WHAT THIS TASK INVOLVES> Would you copy the entries that follow exactly, leaving out every picture?
----- AVAILABLE DATA -----
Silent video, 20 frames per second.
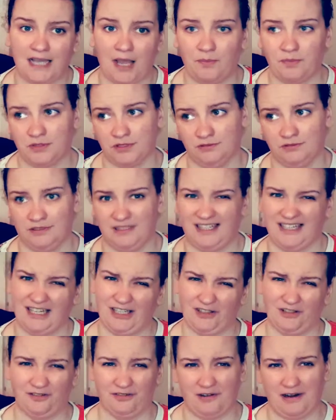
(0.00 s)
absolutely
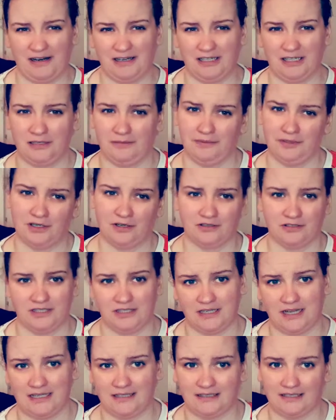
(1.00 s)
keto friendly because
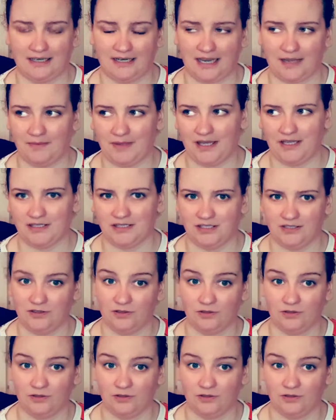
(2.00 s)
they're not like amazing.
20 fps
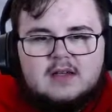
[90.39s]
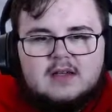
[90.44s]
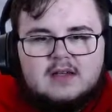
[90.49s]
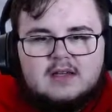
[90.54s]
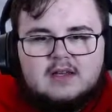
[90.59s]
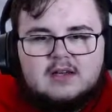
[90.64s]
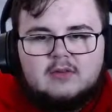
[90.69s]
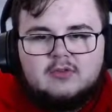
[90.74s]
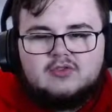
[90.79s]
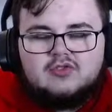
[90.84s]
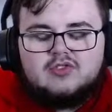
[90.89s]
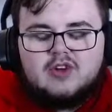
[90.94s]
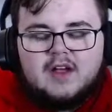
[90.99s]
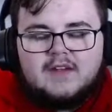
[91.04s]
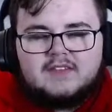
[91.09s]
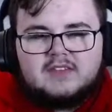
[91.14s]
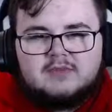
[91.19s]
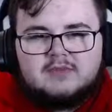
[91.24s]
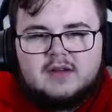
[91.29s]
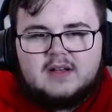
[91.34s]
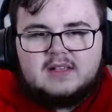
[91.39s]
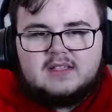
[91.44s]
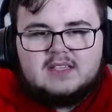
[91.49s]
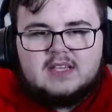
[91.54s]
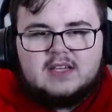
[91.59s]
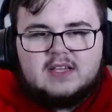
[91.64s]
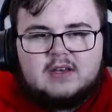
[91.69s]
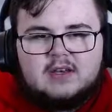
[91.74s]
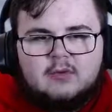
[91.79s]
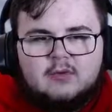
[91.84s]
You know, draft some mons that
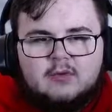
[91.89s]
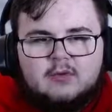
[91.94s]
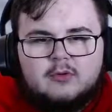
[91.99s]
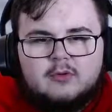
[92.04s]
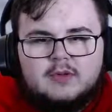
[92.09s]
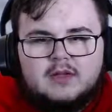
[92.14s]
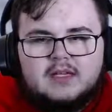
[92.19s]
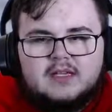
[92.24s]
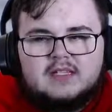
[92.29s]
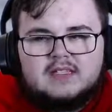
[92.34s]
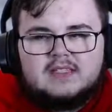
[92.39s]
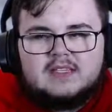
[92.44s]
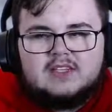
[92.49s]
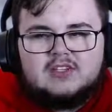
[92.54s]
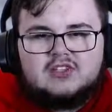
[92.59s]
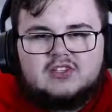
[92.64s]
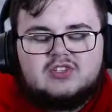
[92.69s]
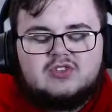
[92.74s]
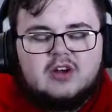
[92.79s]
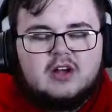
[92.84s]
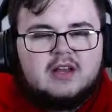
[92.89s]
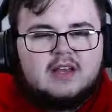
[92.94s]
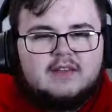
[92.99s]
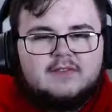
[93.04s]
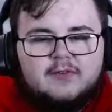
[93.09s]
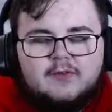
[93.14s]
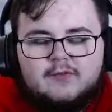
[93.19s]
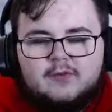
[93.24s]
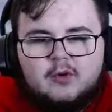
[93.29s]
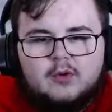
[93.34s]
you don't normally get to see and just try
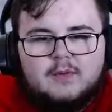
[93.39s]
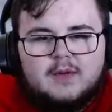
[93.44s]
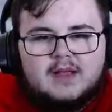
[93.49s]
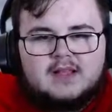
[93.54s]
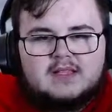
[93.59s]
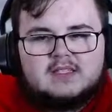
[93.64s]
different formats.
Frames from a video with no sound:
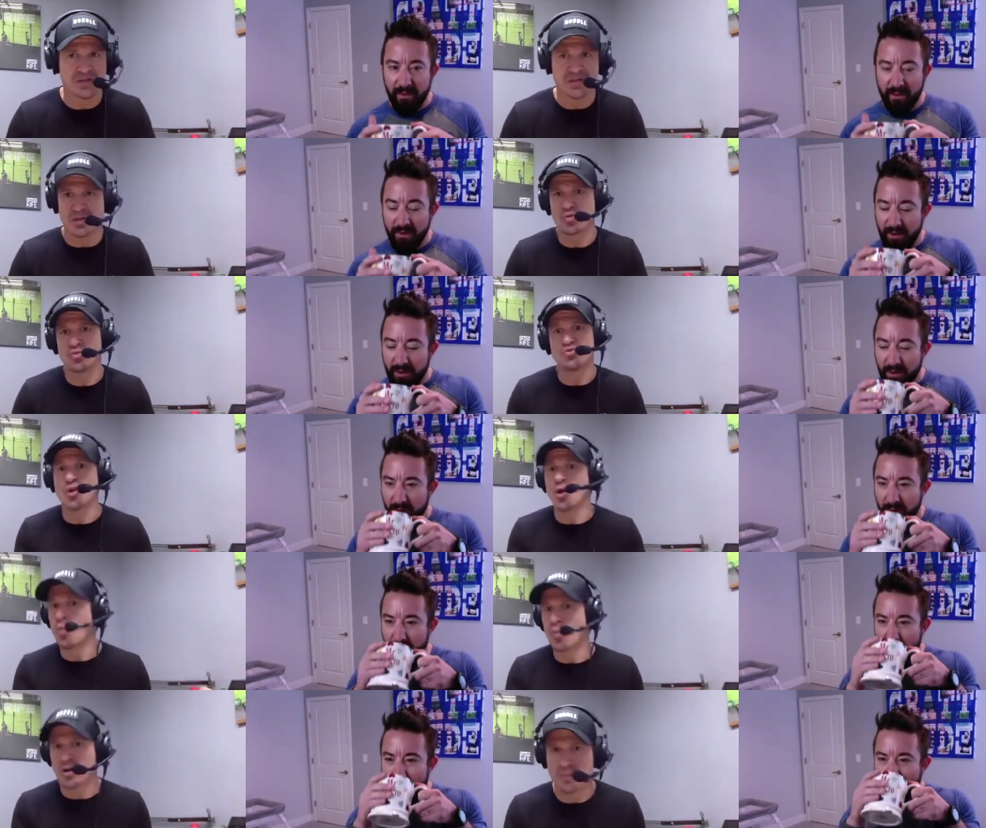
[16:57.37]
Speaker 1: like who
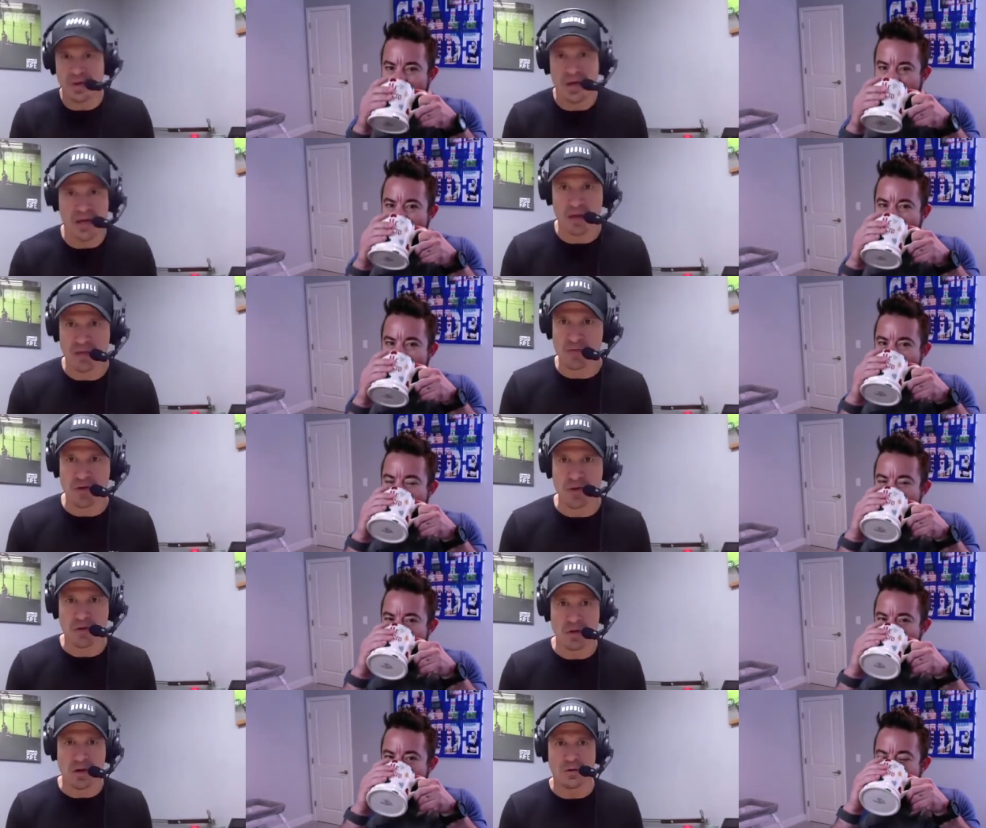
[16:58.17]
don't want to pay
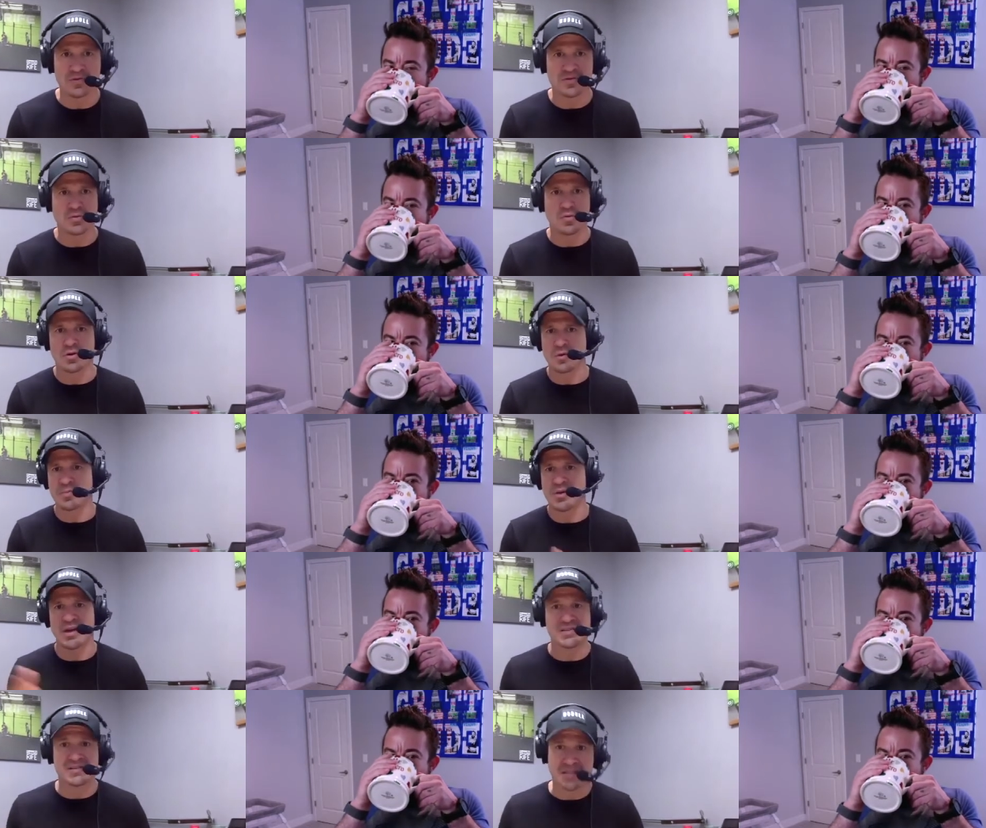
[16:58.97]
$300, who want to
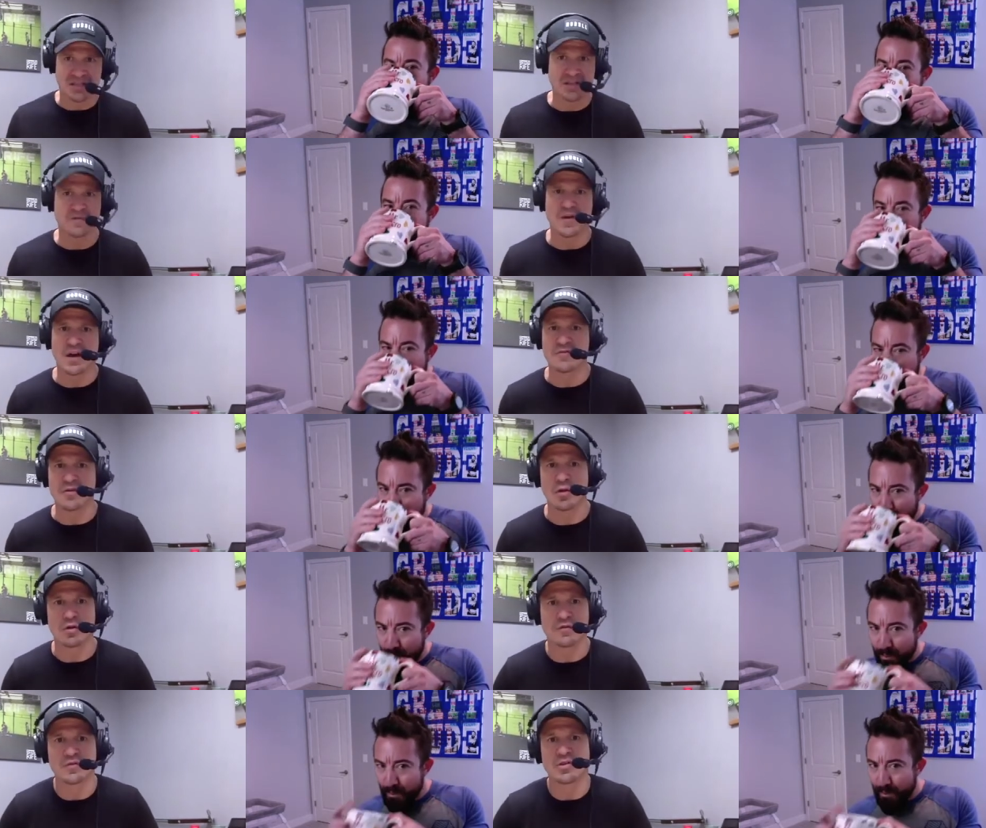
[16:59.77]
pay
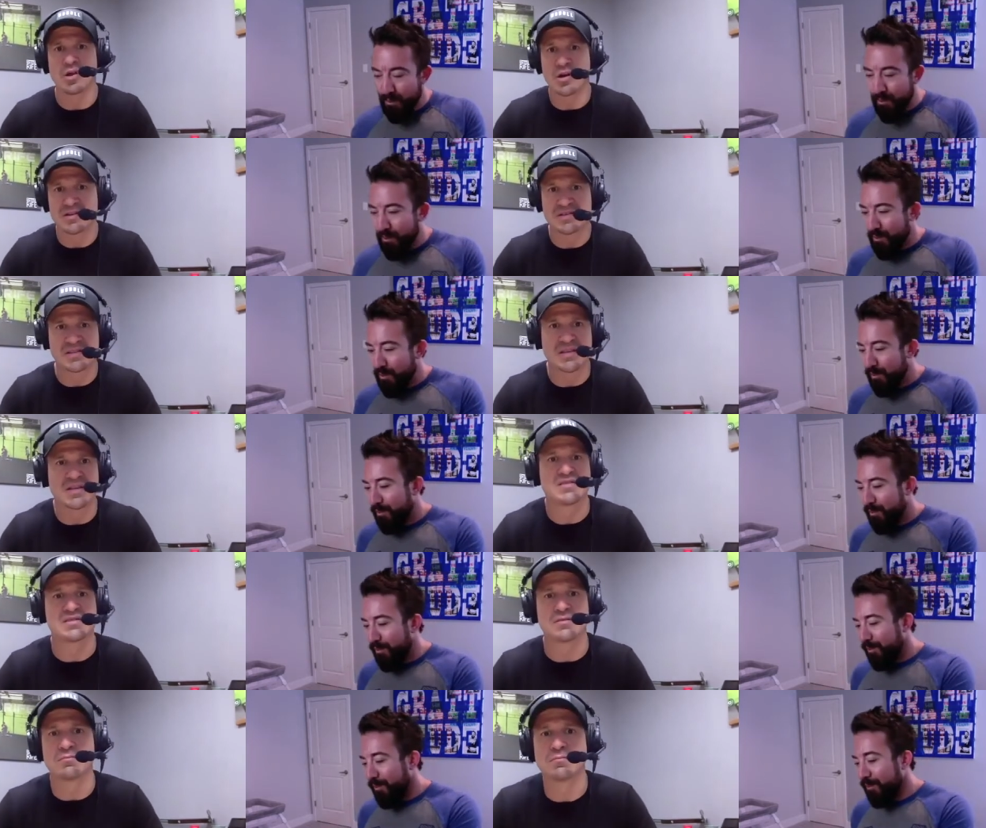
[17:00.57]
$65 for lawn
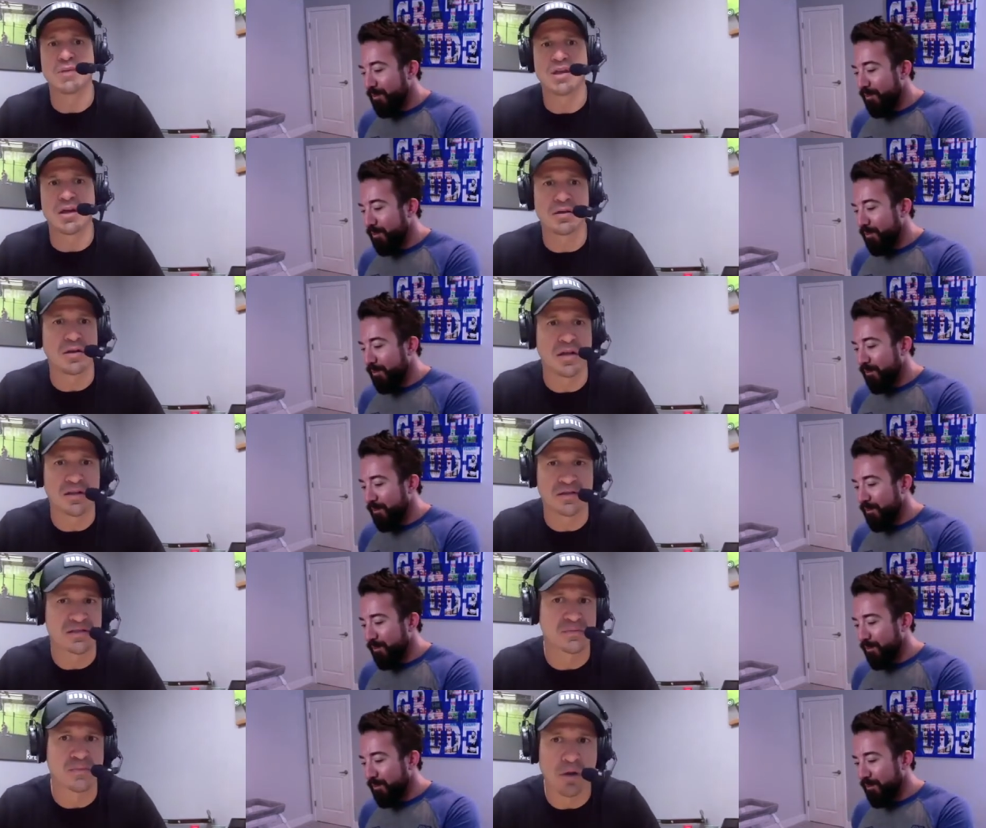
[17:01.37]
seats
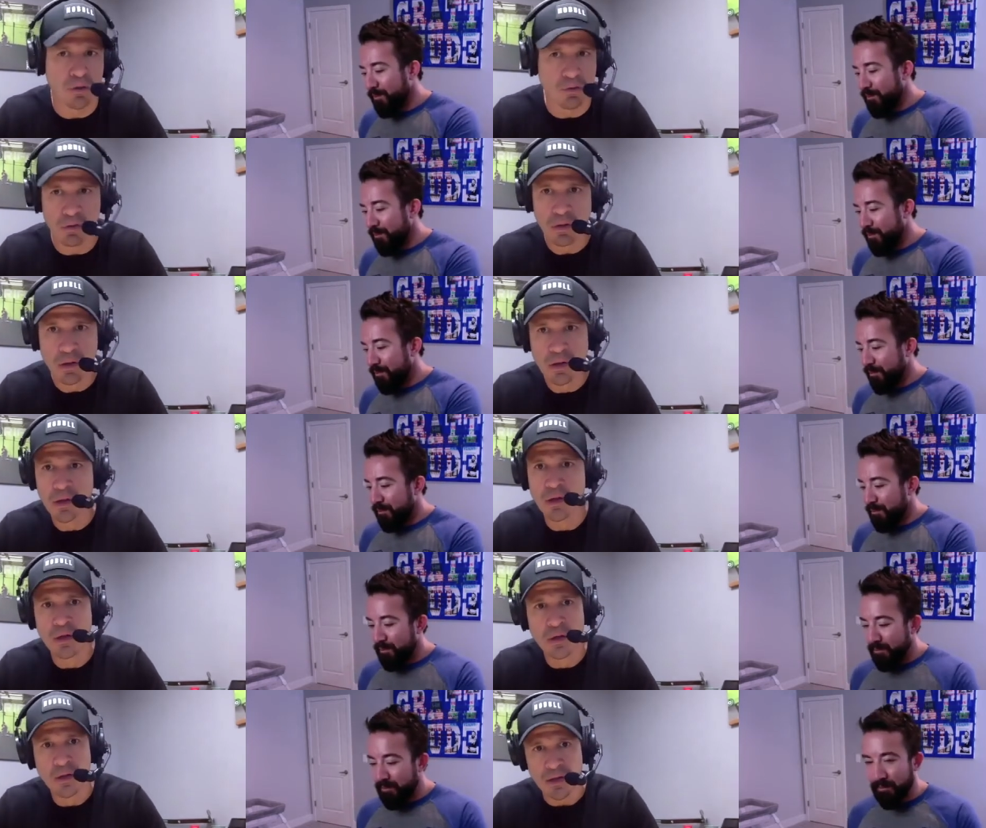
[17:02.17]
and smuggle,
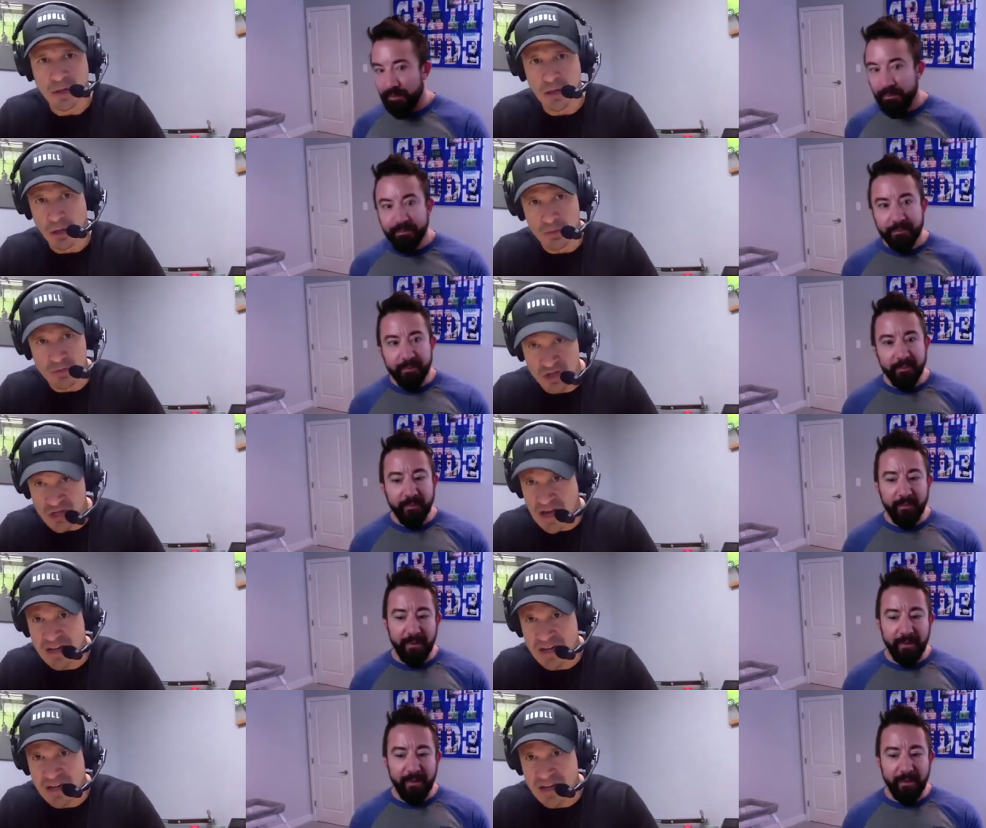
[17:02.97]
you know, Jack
-----
REPLY>
Silent video, 20 frames per second.
(0.00 s)
absolutely
(1.00 s)
keto friendly because
(2.00 s)
they're not like amazing.
20 fps
[90.39s]
[90.44s]
[90.49s]
[90.54s]
[90.59s]
[90.64s]
[90.69s]
[90.74s]
[90.79s]
[90.84s]
[90.89s]
[90.94s]
[90.99s]
[91.04s]
[91.09s]
[91.14s]
[91.19s]
[91.24s]
[91.29s]
[91.34s]
[91.39s]
[91.44s]
[91.49s]
[91.54s]
[91.59s]
[91.64s]
[91.69s]
[91.74s]
[91.79s]
[91.84s]
You know, draft some mons that
[91.89s]
[91.94s]
[91.99s]
[92.04s]
[92.09s]
[92.14s]
[92.19s]
[92.24s]
[92.29s]
[92.34s]
[92.39s]
[92.44s]
[92.49s]
[92.54s]
[92.59s]
[92.64s]
[92.69s]
[92.74s]
[92.79s]
[92.84s]
[92.89s]
[92.94s]
[92.99s]
[93.04s]
[93.09s]
[93.14s]
[93.19s]
[93.24s]
[93.29s]
[93.34s]
you don't normally get to see and just try
[93.39s]
[93.44s]
[93.49s]
[93.54s]
[93.59s]
[93.64s]
different formats.
Frames from a video with no sound:
[16:57.37]
Speaker 1: like who
[16:58.17]
don't want to pay
[16:58.97]
$300, who want to
[16:59.77]
pay
[17:00.57]
$65 for lawn
[17:01.37]
seats
[17:02.17]
and smuggle,
[17:02.97]
you know, Jack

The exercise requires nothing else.